Pulsing Mode Nozzle Selection
At this time, John Deere’s nozzles suited to the ExactApply’s pulsing mode are the LD, the LDX and the 3D. All three are similar in spray quality, obtaining medium to coarse sprays at 20 to 40 psi. These tips would need to be operated at those lower pressure for satisfactory drift management similar to that obtained with air-induced tips.
Proper sizing for PWM requires that tips be sized for about 20 to 40 per cent extra capacity. In other words, at expected average travel speeds, the pulsing duty cycle should be approximately 60 to 80 per cent. The following chart has a highlighted column at 70 per cent duty cycle for that reason. Assuming an ExactApply operator expects to apply five gpa and travel at 15 mph on average, possible nozzle options are:
03 at 60 psi
04 at 30 psi
05 at 10 psi
<FIGURE 3 Caption: Calibration chart for PWM systems. Nozzles are sized at about 70 per cent duty cycle.>
The decision will likely be either of the first two options, as the third has a spray pressure that is clearly too low. The decision would depend on the spray quality obtained for each of the remaining two options.

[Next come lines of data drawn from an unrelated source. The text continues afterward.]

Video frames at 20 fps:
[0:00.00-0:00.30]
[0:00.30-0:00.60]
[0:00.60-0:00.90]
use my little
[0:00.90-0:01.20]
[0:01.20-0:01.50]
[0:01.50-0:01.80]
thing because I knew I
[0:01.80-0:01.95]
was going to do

Why 70 Per Cent Duty Cycle?
There are four main reasons a nozzle should be sized to run at approximately 70 per cent DC. The first is to provide speed flexibility. An operator may need to speed up somewhat, but usually not more than 30 per cent. On the other hand, slowing down is much more common to accommodate challenging terrain, and a factor of two to three is possible (from 70 per cent DC to 25 per cent DC).
Secondly, drift reduction through lower spray pressure usually requires less speed due to the associated lower flow rate. With some DC room to spare, the loss of flow can be corrected without requiring a speed change.
Thirdly, spot spraying at a slightly higher rate is possible, again through DC alone. Finally, turn compensation, during which the outside boom travels faster than the tractor unit and the inside boom slower, requires this additional capacity.
Auto Mode Nozzle Selection
Auto mode allows for three flow rates to be used in succession: A, then B, then AB. The key to success is to use small size increments between A and B, and to use tips that have a wide pressure range. In the example below, the A location was a 02 tip and the B was a 03, for a total of 05. Pressure was not allowed to drop below 30 psi to retain good patterns. Pressure at switch over to the next largest flow rate therefore needed to be 90 psi to make the moves possible without pressure gaps resulting in over-application. As a result, the spray quality can be expected to fluctuate three times as the sprayer accelerates through A, B and AB in succession. Nozzle selection should seek to emphasize the middle of the pressure range of either B or AB to avoid unnecessary fluctuations.
<Figure 4 Caption: The system moves through three separate pressure curves as the sprayer accelerates.>
ExactApply joins Capstan PinPoint, Raven Hawkeye and TeeJet DynaJet with PWM capable systems. Auto mode is a version of nozzle switching first introduced into the market as Arag Seletron and Hypro Duo React. It appears to be a full-featured system that is fully integrated into the new John Deere 4600 display but is also available on the older 2630. It’s expected that systems originating in Europe, notably by Rometron (WEED-it) and Agrifac (StrictSprayPlus), will enter the North American market in the near future.